● **Exercise requirements**
Write out the records in full and without alteration, setting aside their pictures.

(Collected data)
——————————

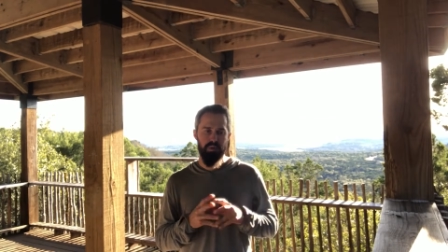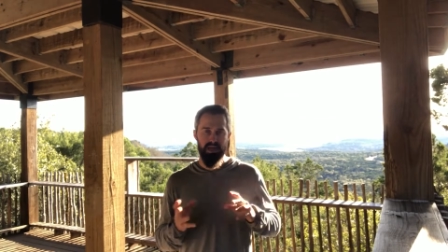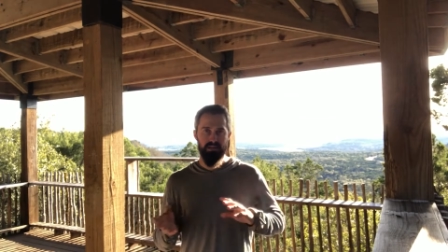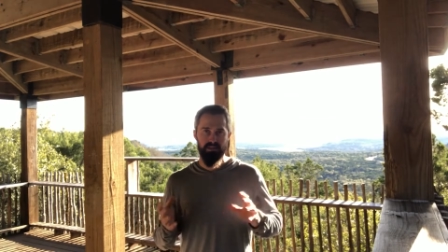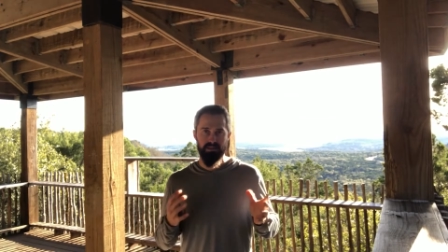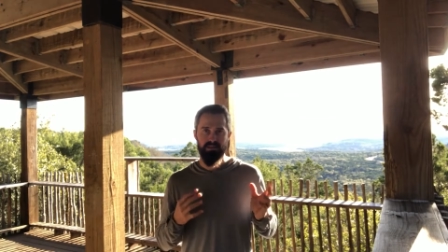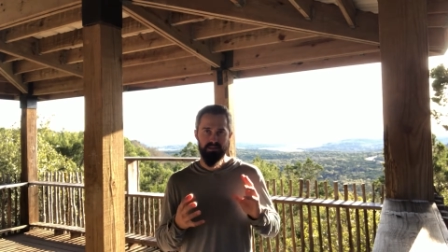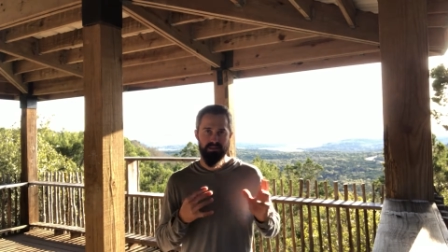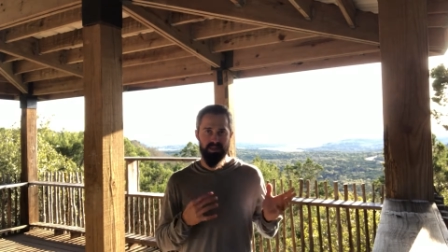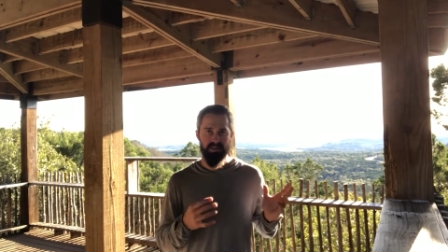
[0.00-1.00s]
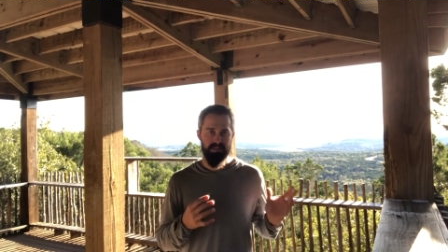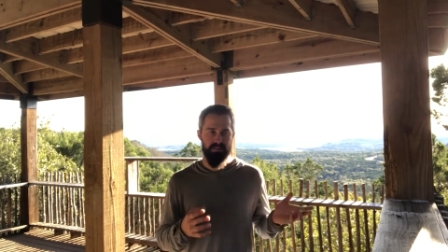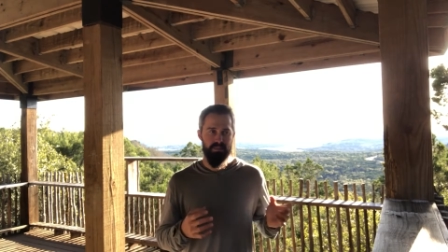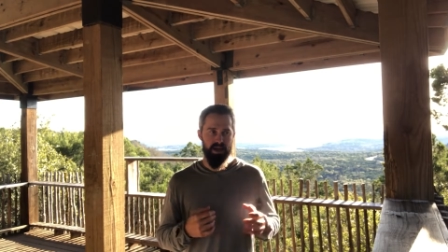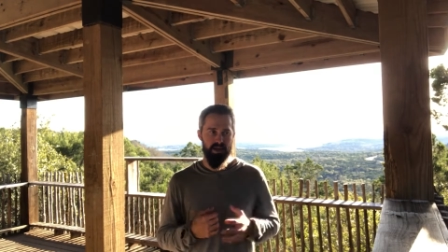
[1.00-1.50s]
but let's take a
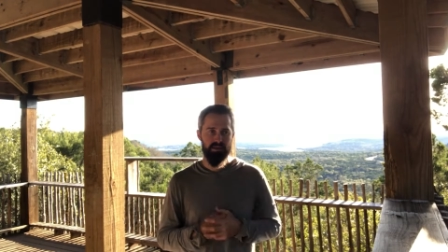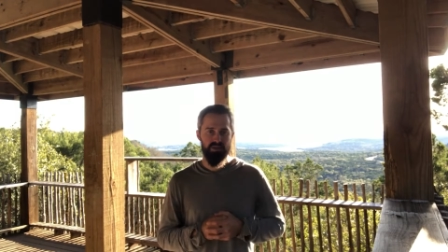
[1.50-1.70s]
step back.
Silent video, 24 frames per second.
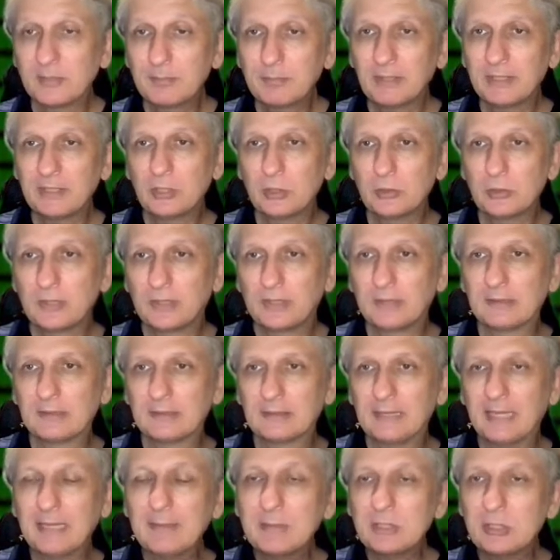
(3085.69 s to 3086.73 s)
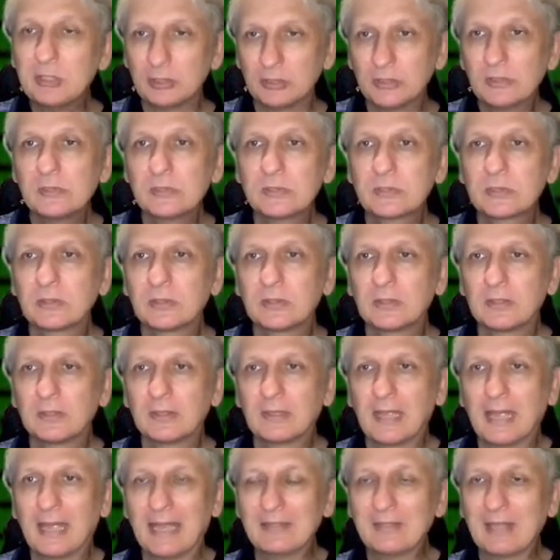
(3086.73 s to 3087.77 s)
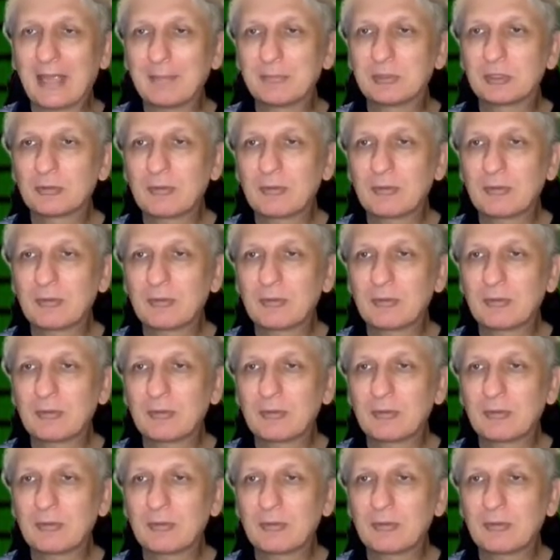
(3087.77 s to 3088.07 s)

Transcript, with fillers: which are simply using images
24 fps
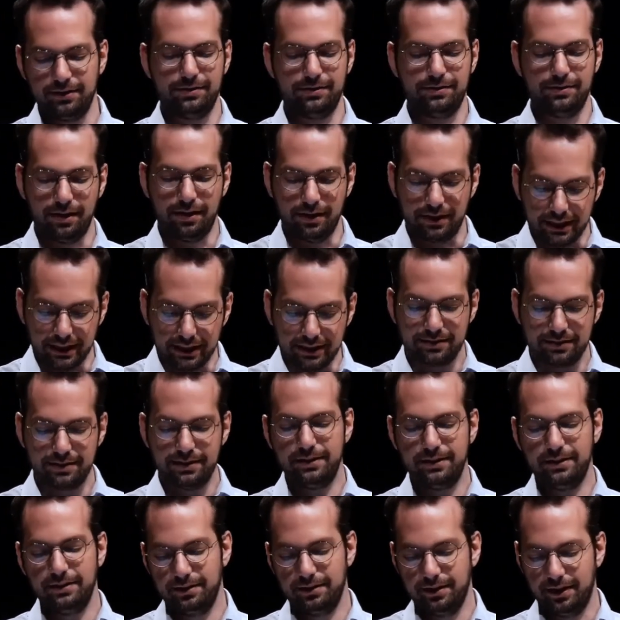It's not
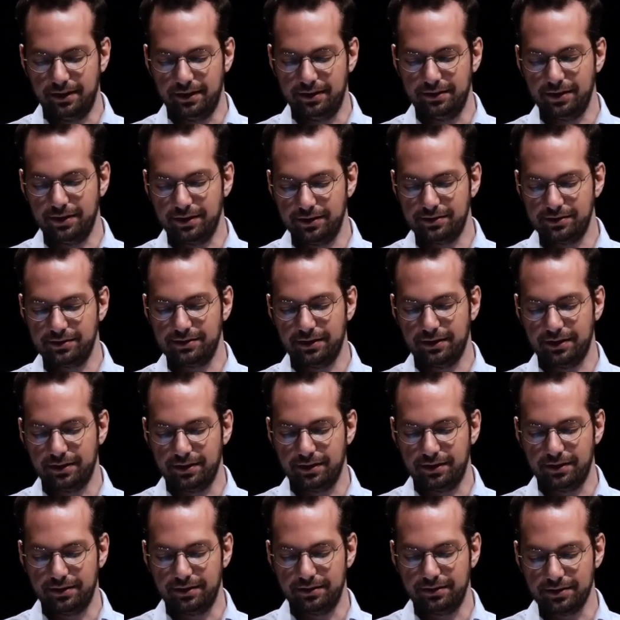easy, and it does,
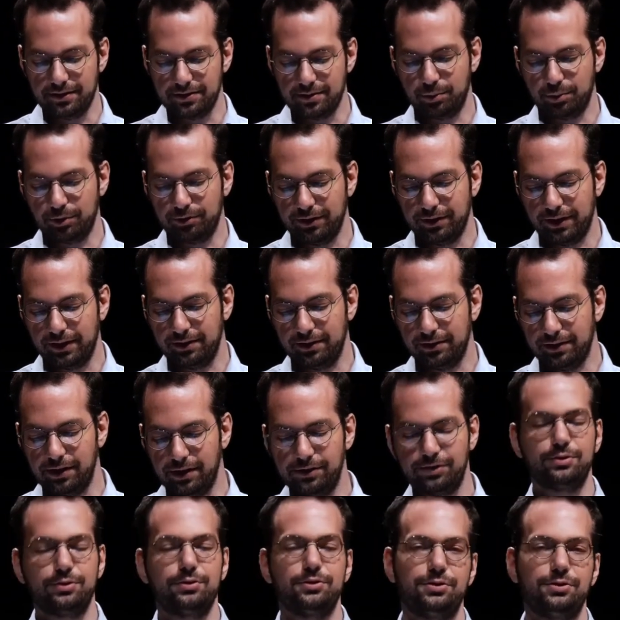uh, doesn't provide the
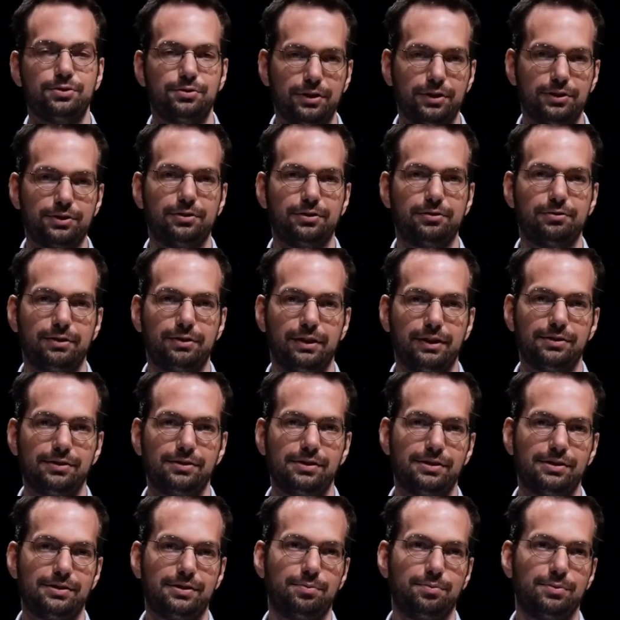logical structure of file
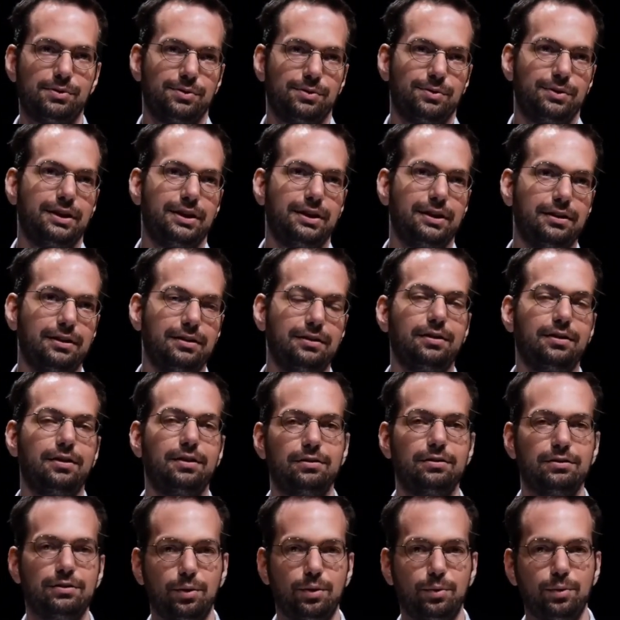systems. So again,
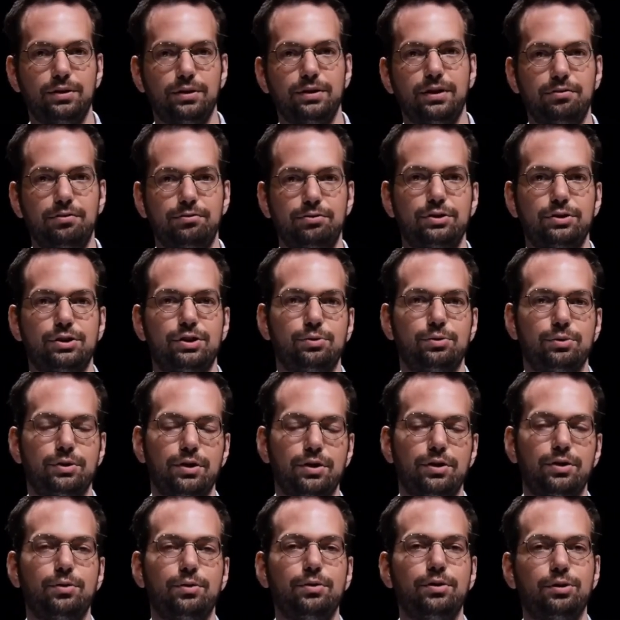the lower level you
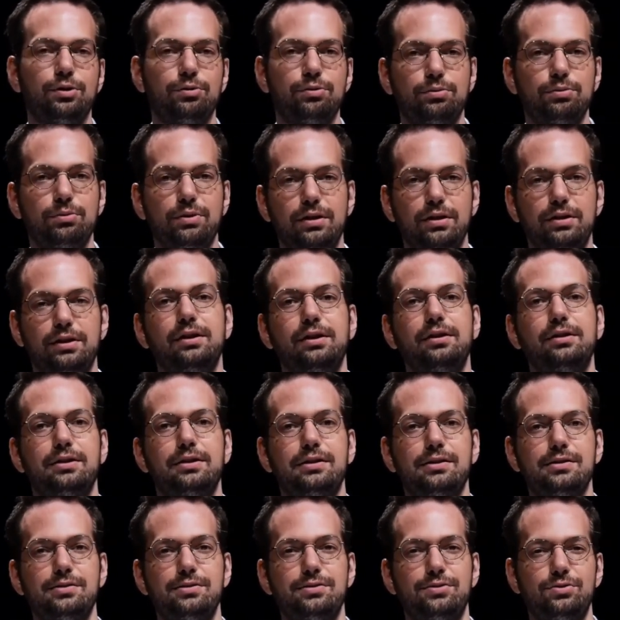go, you do not get
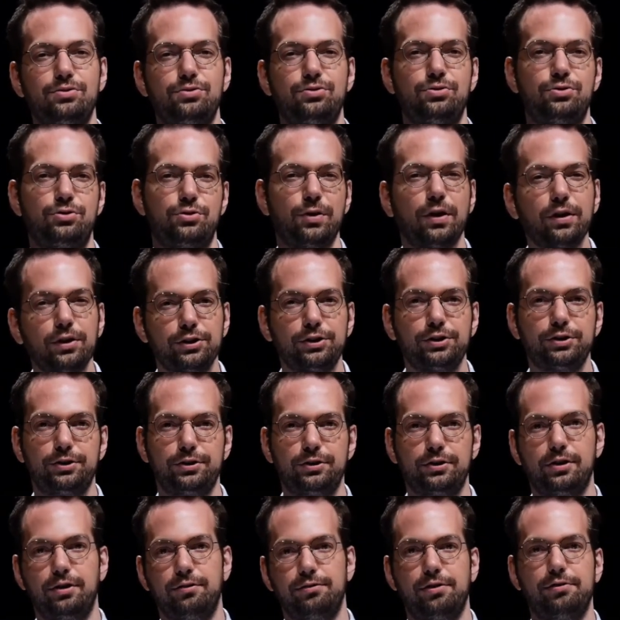this
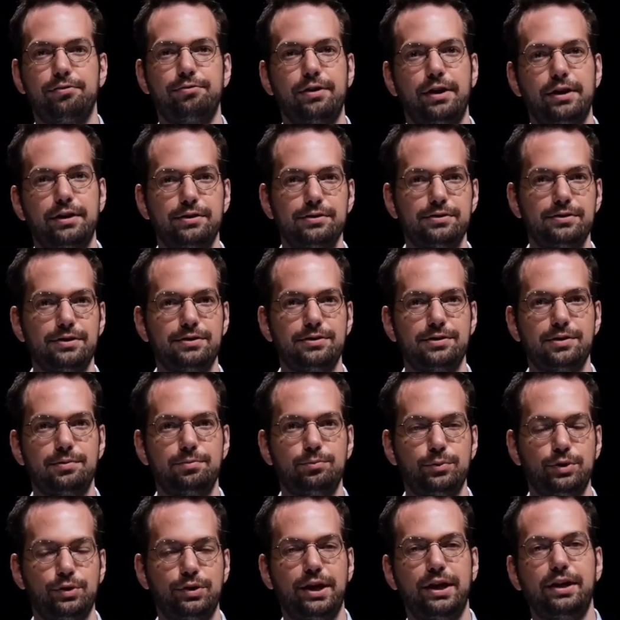structure of the file
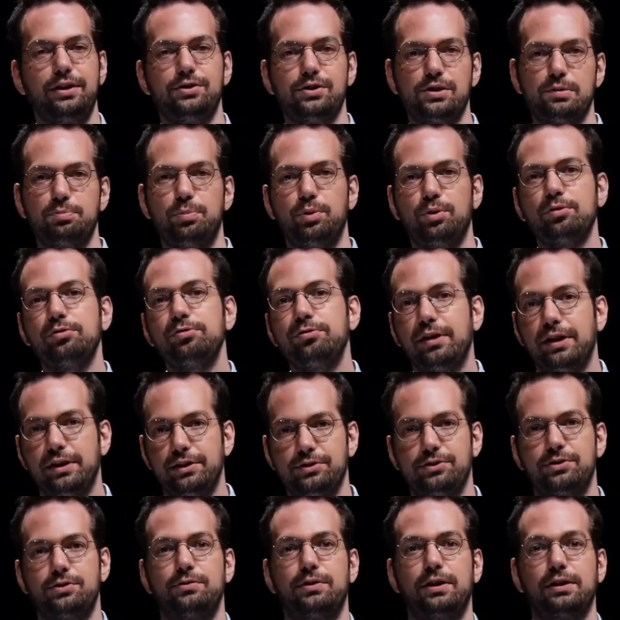system. You can't just pull
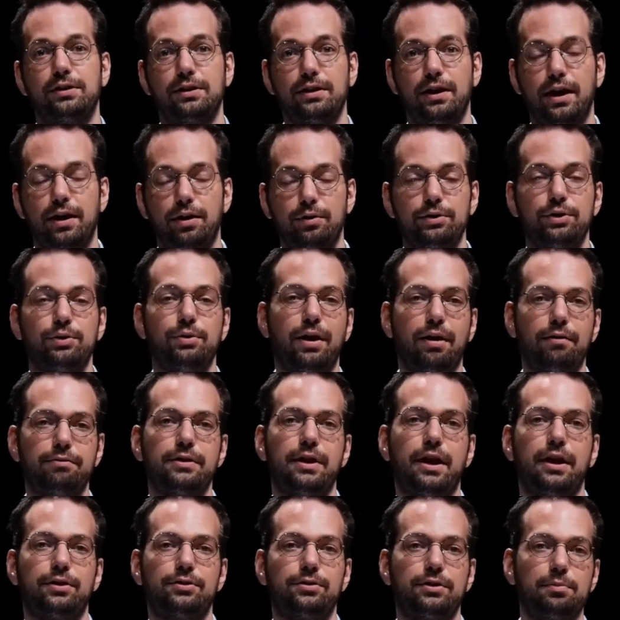files directly out. You have to
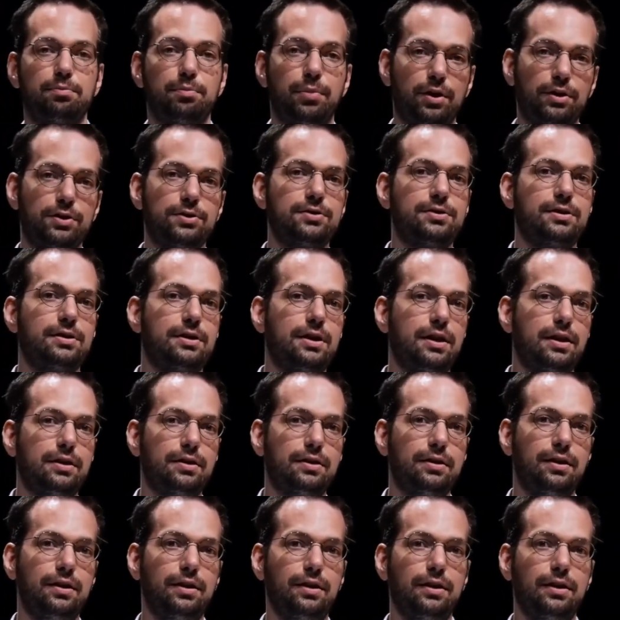actually parse the data.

——————————

● **Result of the exercise**
[0.00-1.00s]
[1.00-1.50s]
but let's take a
[1.50-1.70s]
step back.
Silent video, 24 frames per second.
(3085.69 s to 3086.73 s)
(3086.73 s to 3087.77 s)
(3087.77 s to 3088.07 s)

Transcript, with fillers: which are simply using images
24 fps
It's not
easy, and it does,
uh, doesn't provide the
logical structure of file
systems. So again,
the lower level you
go, you do not get
this
structure of the file
system. You can't just pull
files directly out. You have to
actually parse the data.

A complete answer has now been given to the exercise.